Max raised her head a little to show us the wound in the back of her neck. “A shell, perhaps, or a rocket. One of our own, no doubt. I found her curled up here, still warm.” He shifted his hand and pressed the envelope into mine. “You were right. Trust Rosa to out-journey everyone else.”
Seventeen
Sevastopol September 6, 1855
 
My dear love, my Mariella,
This I think really will surprise you—first to be hearing from your cousin Rosa at all, then when you see where I am.
Early evening, in a cellar, actually, my current bedchamber, and it could do with a touch of the Mariellas, being somewhat lacking in all the comforts at which you are such an expert. I have been sent by one of the nurses to try and sleep—not even I dare argue with her, she being half again as tall, twice as wide, very fierce. I sit at the bottom of a flight of steps, holding my paper up to the light. We are covered in smoke at present and light of any kind is at a premium.
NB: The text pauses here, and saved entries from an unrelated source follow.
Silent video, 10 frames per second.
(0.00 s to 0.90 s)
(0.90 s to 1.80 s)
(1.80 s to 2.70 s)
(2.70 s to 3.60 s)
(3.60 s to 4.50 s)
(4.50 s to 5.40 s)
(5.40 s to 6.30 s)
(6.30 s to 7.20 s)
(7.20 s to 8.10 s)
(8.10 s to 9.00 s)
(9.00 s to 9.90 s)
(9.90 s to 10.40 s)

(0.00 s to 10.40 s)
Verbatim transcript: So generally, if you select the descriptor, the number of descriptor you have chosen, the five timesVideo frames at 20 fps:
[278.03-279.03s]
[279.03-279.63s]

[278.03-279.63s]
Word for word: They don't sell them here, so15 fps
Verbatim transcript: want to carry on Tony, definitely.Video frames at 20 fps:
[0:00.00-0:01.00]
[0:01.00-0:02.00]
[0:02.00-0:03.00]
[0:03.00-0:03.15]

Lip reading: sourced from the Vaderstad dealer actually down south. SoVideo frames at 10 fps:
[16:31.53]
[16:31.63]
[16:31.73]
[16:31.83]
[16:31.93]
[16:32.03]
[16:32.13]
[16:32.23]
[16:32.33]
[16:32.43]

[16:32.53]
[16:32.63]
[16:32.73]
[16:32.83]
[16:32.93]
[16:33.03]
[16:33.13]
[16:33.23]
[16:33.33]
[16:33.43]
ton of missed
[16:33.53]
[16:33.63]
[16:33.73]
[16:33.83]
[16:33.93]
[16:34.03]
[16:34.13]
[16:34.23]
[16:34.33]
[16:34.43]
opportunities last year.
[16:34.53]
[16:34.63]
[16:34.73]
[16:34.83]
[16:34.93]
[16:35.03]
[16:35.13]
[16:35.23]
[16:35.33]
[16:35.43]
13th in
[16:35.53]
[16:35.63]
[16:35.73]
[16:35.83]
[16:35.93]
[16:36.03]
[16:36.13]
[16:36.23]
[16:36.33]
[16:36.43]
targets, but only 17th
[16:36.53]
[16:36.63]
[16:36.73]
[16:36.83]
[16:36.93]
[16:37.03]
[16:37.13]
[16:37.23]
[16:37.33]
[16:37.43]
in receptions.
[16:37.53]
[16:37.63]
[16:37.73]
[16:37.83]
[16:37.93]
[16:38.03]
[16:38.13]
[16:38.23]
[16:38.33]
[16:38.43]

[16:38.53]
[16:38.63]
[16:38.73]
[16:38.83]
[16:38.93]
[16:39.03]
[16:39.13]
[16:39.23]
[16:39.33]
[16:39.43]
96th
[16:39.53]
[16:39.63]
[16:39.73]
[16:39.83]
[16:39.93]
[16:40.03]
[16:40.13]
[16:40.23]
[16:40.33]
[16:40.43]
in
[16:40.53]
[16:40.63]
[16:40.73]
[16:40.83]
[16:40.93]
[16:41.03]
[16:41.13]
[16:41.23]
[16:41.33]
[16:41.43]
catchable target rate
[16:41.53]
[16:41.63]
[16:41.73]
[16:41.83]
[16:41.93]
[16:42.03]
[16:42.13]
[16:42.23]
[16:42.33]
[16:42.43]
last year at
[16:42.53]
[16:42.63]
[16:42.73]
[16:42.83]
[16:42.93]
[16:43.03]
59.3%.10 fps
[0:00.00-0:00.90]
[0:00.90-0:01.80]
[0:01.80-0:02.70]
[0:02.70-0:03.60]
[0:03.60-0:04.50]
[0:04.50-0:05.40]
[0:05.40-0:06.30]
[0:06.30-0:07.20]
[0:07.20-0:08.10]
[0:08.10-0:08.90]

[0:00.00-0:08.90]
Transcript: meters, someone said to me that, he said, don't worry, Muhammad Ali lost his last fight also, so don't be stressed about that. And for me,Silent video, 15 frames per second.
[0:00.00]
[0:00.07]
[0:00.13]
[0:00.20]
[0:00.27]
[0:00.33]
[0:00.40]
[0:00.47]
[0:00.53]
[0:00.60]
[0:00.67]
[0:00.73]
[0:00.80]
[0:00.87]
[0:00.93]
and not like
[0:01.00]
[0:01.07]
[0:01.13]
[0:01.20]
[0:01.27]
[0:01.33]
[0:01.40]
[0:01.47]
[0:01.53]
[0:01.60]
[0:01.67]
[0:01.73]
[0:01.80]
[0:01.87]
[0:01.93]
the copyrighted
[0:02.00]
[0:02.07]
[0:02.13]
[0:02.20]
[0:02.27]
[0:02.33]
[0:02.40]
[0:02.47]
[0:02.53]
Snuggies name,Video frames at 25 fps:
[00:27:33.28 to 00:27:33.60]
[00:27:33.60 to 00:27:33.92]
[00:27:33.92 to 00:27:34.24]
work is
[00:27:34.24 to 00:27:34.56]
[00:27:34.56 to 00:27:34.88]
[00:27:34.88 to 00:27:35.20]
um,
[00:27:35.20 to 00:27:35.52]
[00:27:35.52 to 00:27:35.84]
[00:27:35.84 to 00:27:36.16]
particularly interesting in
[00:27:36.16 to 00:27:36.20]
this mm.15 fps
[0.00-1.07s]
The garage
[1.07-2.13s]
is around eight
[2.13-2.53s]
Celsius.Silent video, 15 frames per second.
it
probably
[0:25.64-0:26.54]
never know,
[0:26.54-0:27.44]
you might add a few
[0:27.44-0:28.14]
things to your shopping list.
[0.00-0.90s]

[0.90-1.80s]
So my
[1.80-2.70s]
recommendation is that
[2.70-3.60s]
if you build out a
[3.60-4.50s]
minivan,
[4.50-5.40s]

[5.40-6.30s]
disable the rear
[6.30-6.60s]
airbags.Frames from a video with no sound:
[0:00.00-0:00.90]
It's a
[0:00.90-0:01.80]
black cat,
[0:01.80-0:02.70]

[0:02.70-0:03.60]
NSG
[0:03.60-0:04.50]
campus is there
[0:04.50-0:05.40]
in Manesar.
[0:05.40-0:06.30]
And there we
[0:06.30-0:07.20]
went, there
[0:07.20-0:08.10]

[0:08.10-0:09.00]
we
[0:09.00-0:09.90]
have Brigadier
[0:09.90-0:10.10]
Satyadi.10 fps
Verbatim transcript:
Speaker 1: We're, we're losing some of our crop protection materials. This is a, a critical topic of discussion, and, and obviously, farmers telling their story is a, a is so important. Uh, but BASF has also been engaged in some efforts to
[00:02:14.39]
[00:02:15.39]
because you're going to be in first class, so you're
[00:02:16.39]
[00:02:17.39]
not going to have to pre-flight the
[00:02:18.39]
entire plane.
If I send this, Mariella, it will be out of weakness and I’m sorry. I promised you I’d write often, didn’t I, and your letters of course arrived faithfully each week. But I found myself faced with a somewhat stark choice: silence or lies.
I had made a vow to myself: I won’t haunt her, I won’t pester her, I’ll leave her to imagine that I simply crumbled away like all the other Crimean dead. But I can’t bear you to be grieving and angry with me for disappearing without a word. So here’s my word. This war is hell, start to finish. And now I have been just a little too bold for my own good and put myself beyond reach. There is a way out, we’ve watched a bridge being built to the north of the town, but I can’t cross it because I am pulled back again and again for another glimpse of the British camp. I need to see the lights from the campfires and the occasional flash of a scarlet uniform. I like to imagine that even though I don’t want him to, there is a chance that Max, the enterprising and valiant, will find me, and bring me back.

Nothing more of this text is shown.